Every line below must be copied as written, except for pictures.

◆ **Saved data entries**
--------

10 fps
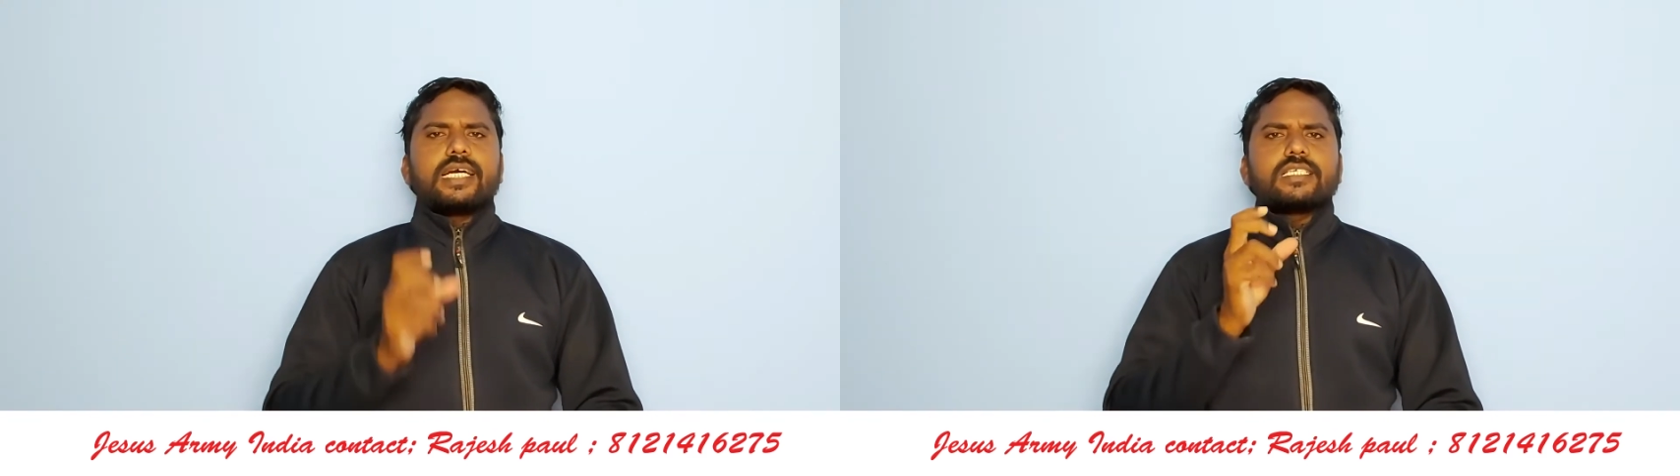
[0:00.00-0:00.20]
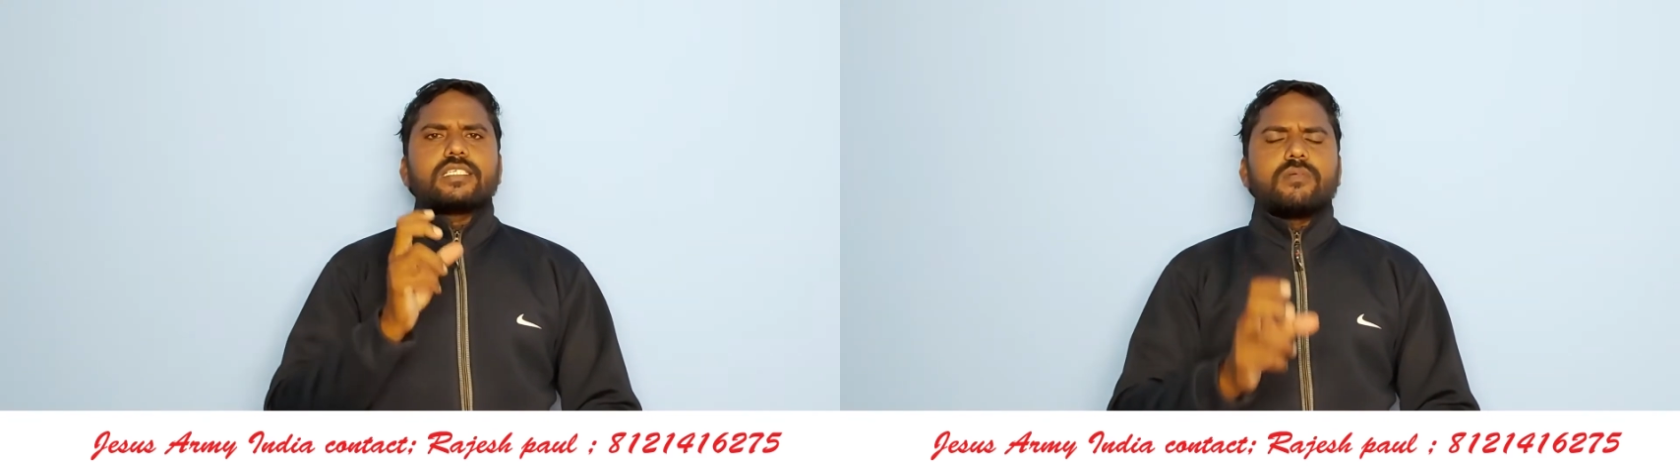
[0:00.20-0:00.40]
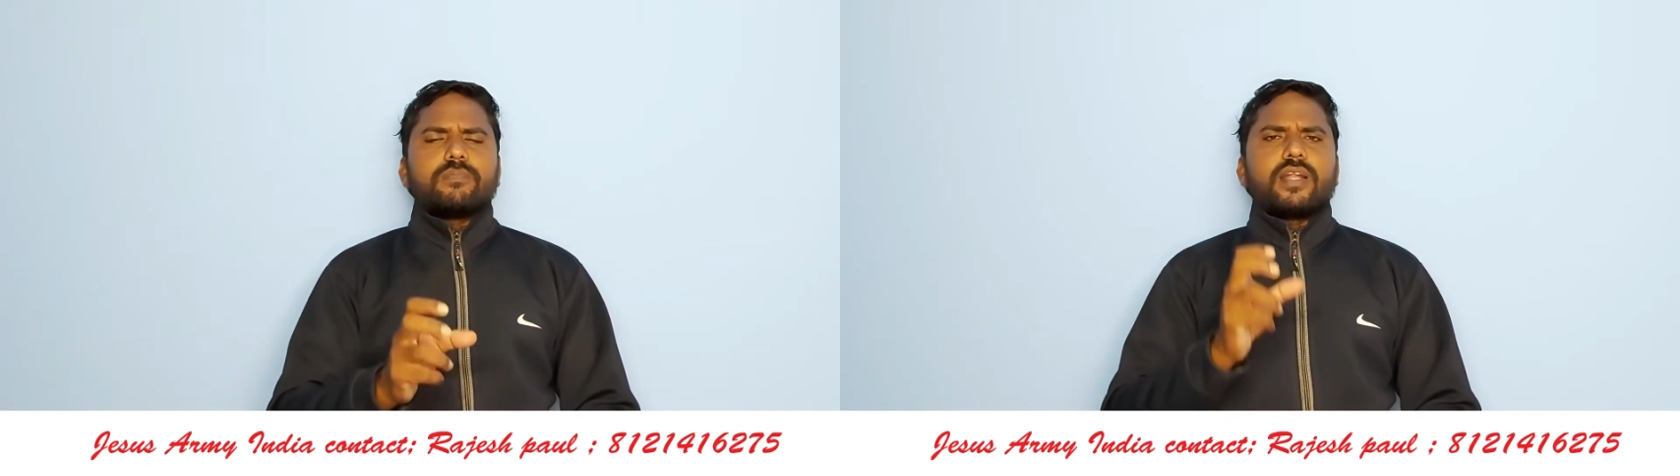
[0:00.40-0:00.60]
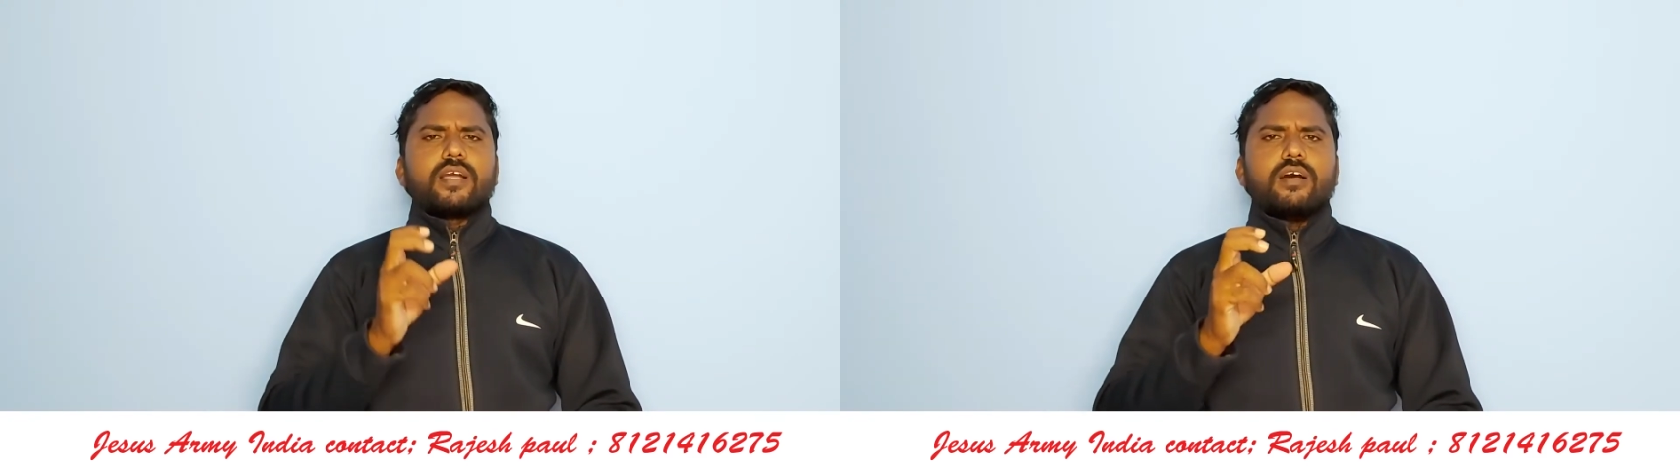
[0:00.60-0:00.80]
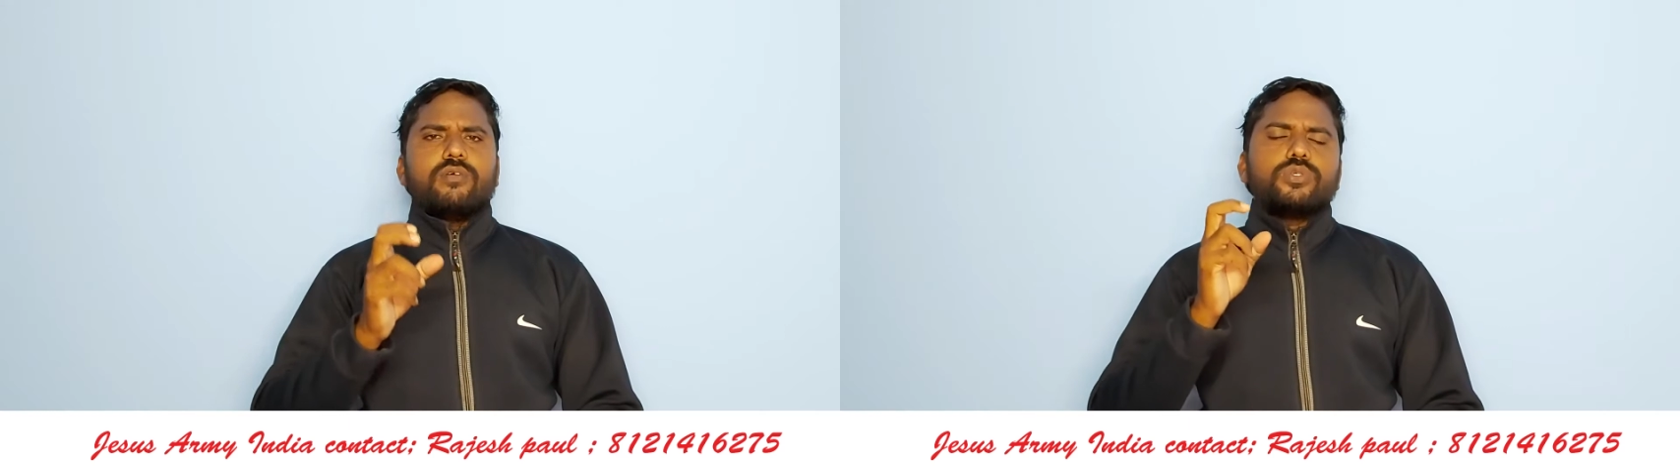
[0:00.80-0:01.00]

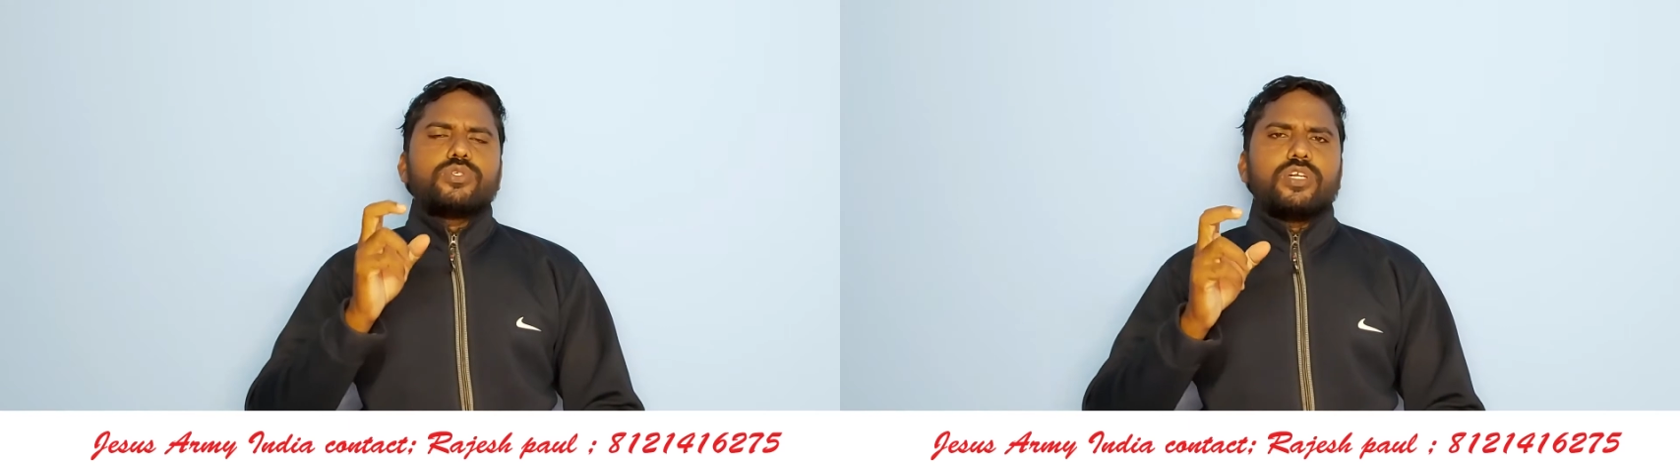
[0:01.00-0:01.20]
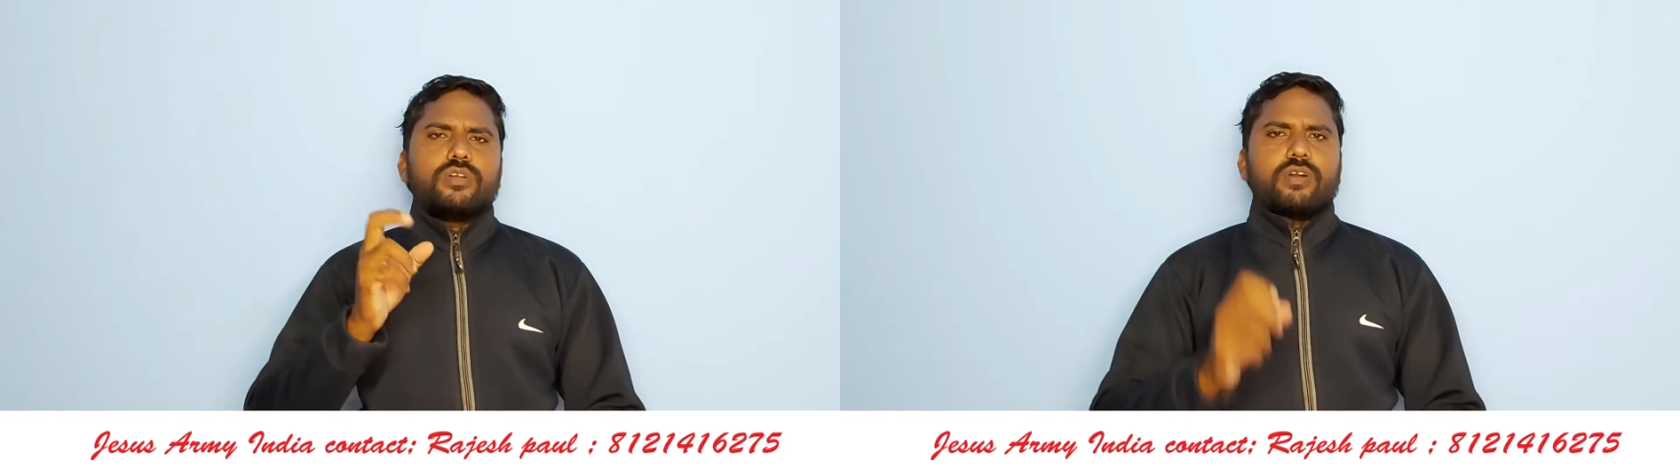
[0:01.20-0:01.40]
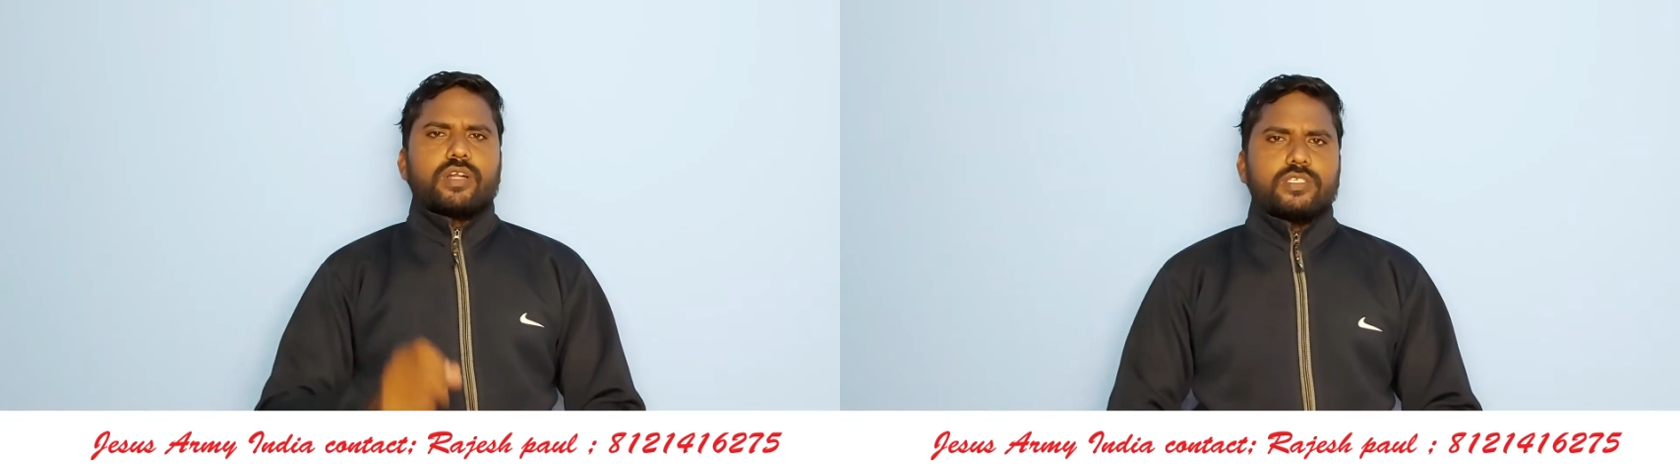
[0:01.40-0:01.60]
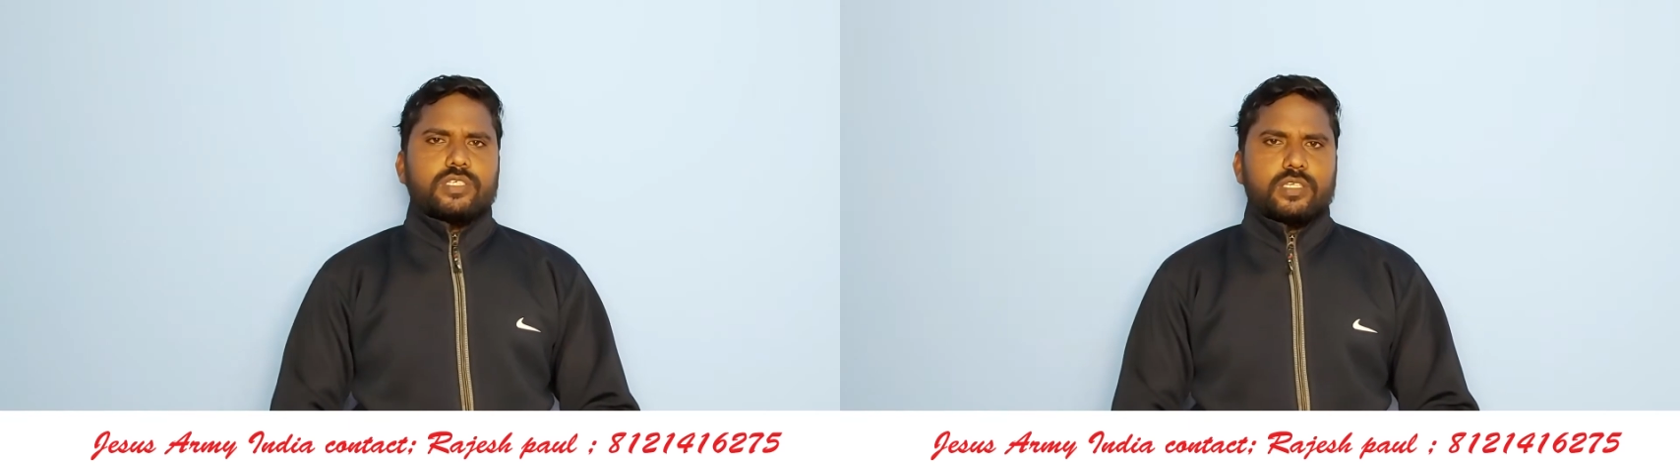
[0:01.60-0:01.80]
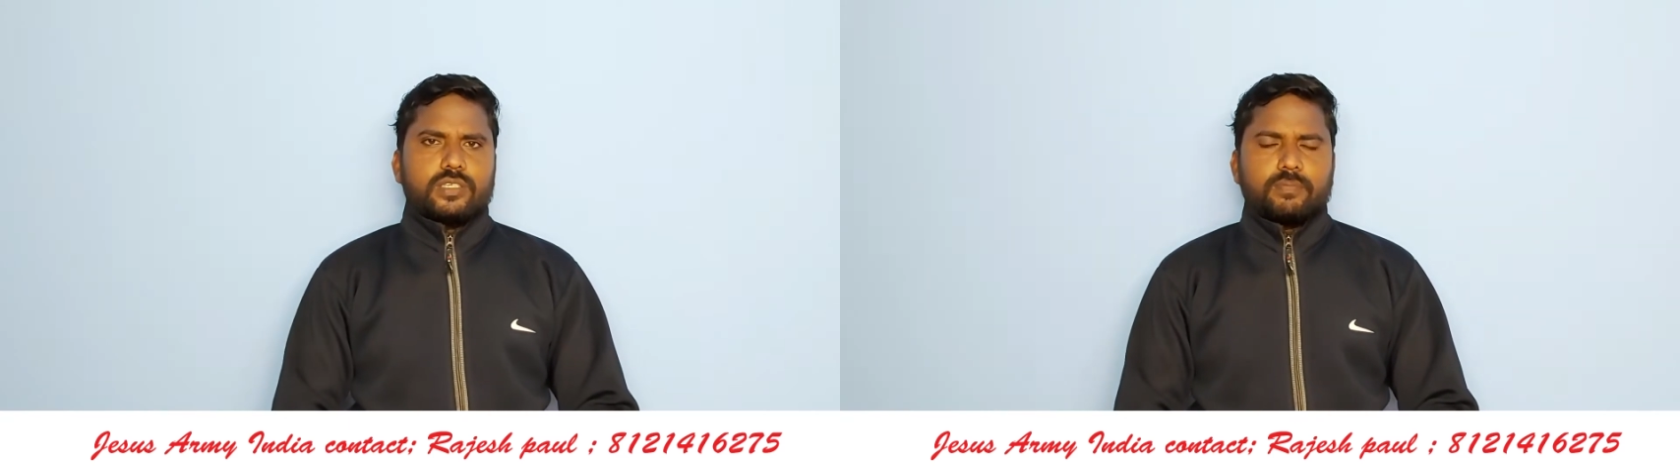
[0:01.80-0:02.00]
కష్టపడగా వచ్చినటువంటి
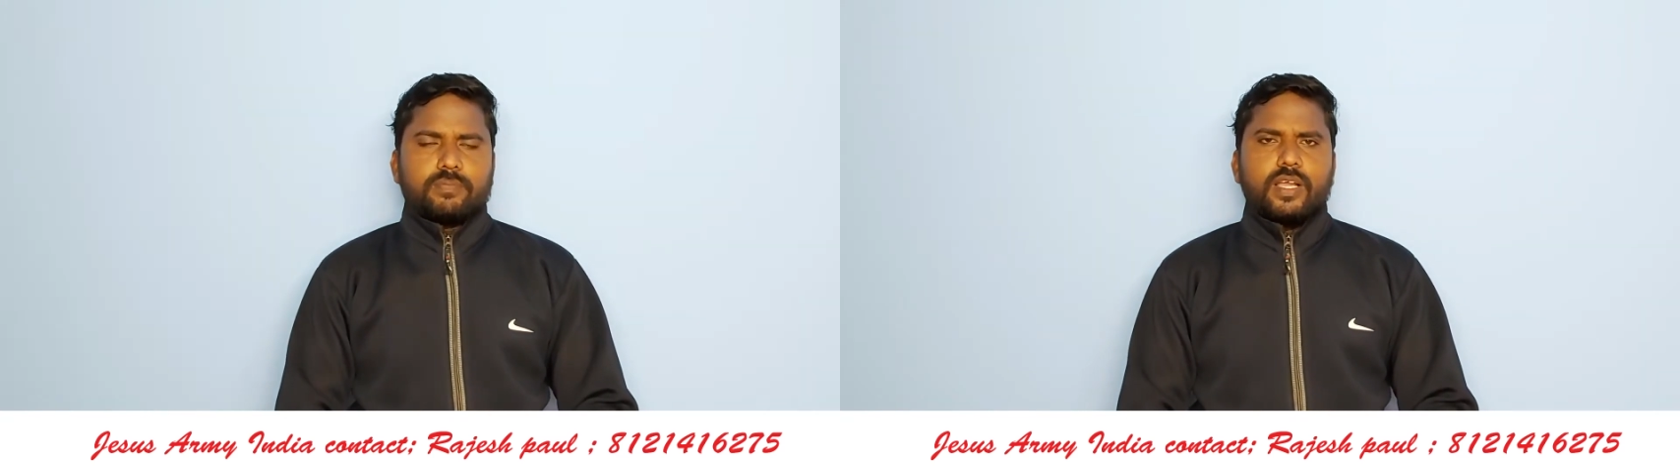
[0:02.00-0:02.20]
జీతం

--------

◆ **SOLUTION TO THIS EXERCISE**
10 fps
[0:00.00-0:00.20]
[0:00.20-0:00.40]
[0:00.40-0:00.60]
[0:00.60-0:00.80]
[0:00.80-0:01.00]

[0:01.00-0:01.20]
[0:01.20-0:01.40]
[0:01.40-0:01.60]
[0:01.60-0:01.80]
[0:01.80-0:02.00]
కష్టపడగా వచ్చినటువంటి
[0:02.00-0:02.20]
జీతం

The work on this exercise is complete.